"We hope that the low cost will make high-performance testing more accessible locally and around the world."
Lutz is senior author on a paper published Dec. 15 in Science Advances that describes the Harmony COVID-19 test kit. The researchers developed Harmony to be simple and easy-to-use, employing ready-to-use reagents. The test uses a "PCR-like" method to detect the presence of the SARS-CoV-2 RNA genome in a nasal swab sample with the aid of a small, low-cost detector, which was also designed by Lutz's group. A smartphone is used to operate the detector and read the results. The detector can handle up to four samples at a time and would fit into a standard car's glove compartment.
The accuracy of COVID-19 tests has been a pressing matter throughout the pandemic.

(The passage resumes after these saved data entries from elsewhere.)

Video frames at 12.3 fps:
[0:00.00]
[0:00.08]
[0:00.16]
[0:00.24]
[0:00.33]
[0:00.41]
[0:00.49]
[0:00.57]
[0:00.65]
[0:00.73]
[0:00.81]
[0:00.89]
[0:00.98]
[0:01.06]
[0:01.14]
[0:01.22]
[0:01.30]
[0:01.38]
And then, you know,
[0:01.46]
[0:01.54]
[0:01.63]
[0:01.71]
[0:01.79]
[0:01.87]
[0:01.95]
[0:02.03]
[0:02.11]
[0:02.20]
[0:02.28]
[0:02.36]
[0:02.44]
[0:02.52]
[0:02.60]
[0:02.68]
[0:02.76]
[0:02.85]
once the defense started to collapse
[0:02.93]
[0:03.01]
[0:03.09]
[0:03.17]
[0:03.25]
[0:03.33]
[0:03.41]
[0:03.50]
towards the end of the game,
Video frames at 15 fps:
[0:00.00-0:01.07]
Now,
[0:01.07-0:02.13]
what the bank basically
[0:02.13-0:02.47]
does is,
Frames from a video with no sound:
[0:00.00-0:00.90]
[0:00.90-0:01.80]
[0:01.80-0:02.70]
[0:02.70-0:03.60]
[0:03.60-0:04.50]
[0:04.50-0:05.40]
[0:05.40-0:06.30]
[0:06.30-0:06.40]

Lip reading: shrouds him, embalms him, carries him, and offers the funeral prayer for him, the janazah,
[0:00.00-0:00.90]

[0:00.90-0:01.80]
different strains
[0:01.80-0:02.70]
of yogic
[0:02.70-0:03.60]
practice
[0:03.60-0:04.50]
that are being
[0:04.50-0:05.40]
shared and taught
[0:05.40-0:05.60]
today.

Many at-home antigen kits for COVID-19, which detect pieces of the proteins the virus creates instead of its genetic material, are 80-85 percent accurate, though accuracy may drop with the omicron variant, which harbors a relatively high number of mutations not found in other strains. PCR tests are generally 95 percent accurate or better — a key FDA benchmark — but require expensive equipment and a long wait for results.

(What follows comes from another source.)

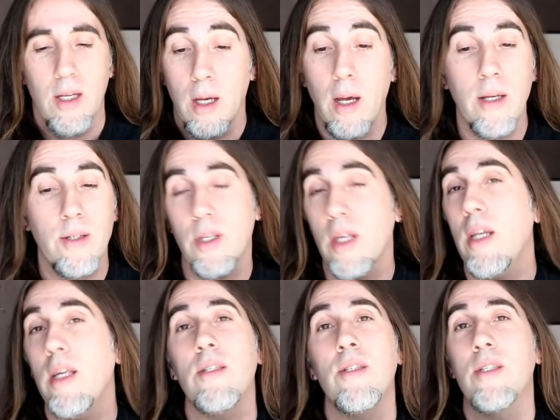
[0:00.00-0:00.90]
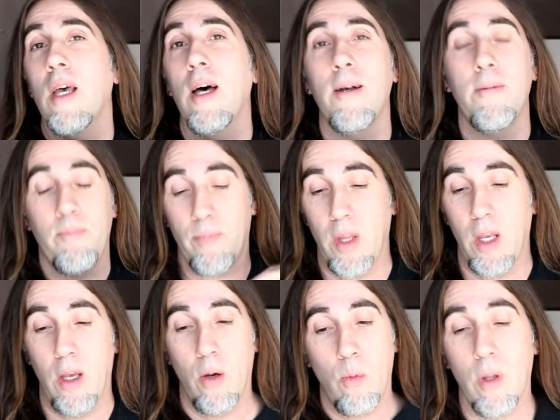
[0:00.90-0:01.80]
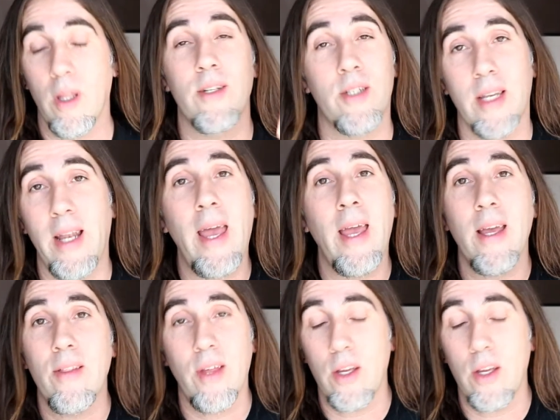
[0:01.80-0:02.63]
guys, it is, today,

Initial results reported in the paper show that the Harmony kit is 97 percent accurate for nasal swabs. The Harmony kit detects three different regions of the virus' genome. If a new variant has many mutations in one region, the new test can still detect the other two. It can, for example, detect the omicron variant, which has dozens of mutations in the region of the genome that encodes the so-called spike protein.
Though tests based on PCR — or polymerase chain reaction — are highly accurate, a key limitation is that PCR tests require dozens of cycles of heating and cooling to detect genetic material in a sample. The test developed by the UW team sidesteps this issue by relying on a PCR-like method known as RT-LAMP, which doesn't have the same stringent temperature-cycling requirements.

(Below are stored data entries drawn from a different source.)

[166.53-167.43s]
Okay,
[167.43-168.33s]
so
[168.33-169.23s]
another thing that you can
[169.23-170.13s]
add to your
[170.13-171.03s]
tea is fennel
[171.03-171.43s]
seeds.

"This test operates at a constant temperature, so it eliminates the time to heat and cool and gives results in about 30 minutes," said Lutz.
Lutz and two colleagues spun out a new company from the UW, Anavasi Diagnostics, which last year was supported by $300,000 from WE-REACH and later received $14.9 million in grants from the National Institutes of Health to develop the Harmony prototype kit into a product and scale up manufacturing to help address the ongoing shortage of COVID-19 diagnostic tests.
Initially, Lutz and his team hope the kits could be made available first for use in clinics, as well as other settings with medical oversight, such as workplaces and schools. Later, they would like to adapt the test for home use.
"For a long time, the options have been either a PCR test that is expensive and typically takes a day or more to get a result, or a rapid antigen test that gives fast results and is low cost, but typically has lower accuracy than a lab PCR test," said Lutz. "From the first day, we designed our test to be manufacturable at low cost and high volume, while delivering fast results with PCR-like performance."
The NIH funding will support high-volume manufacturing at a new Anavasi facility near Seattle.
"We plan to make our test accessible and affordable throughout the world," said Lutz.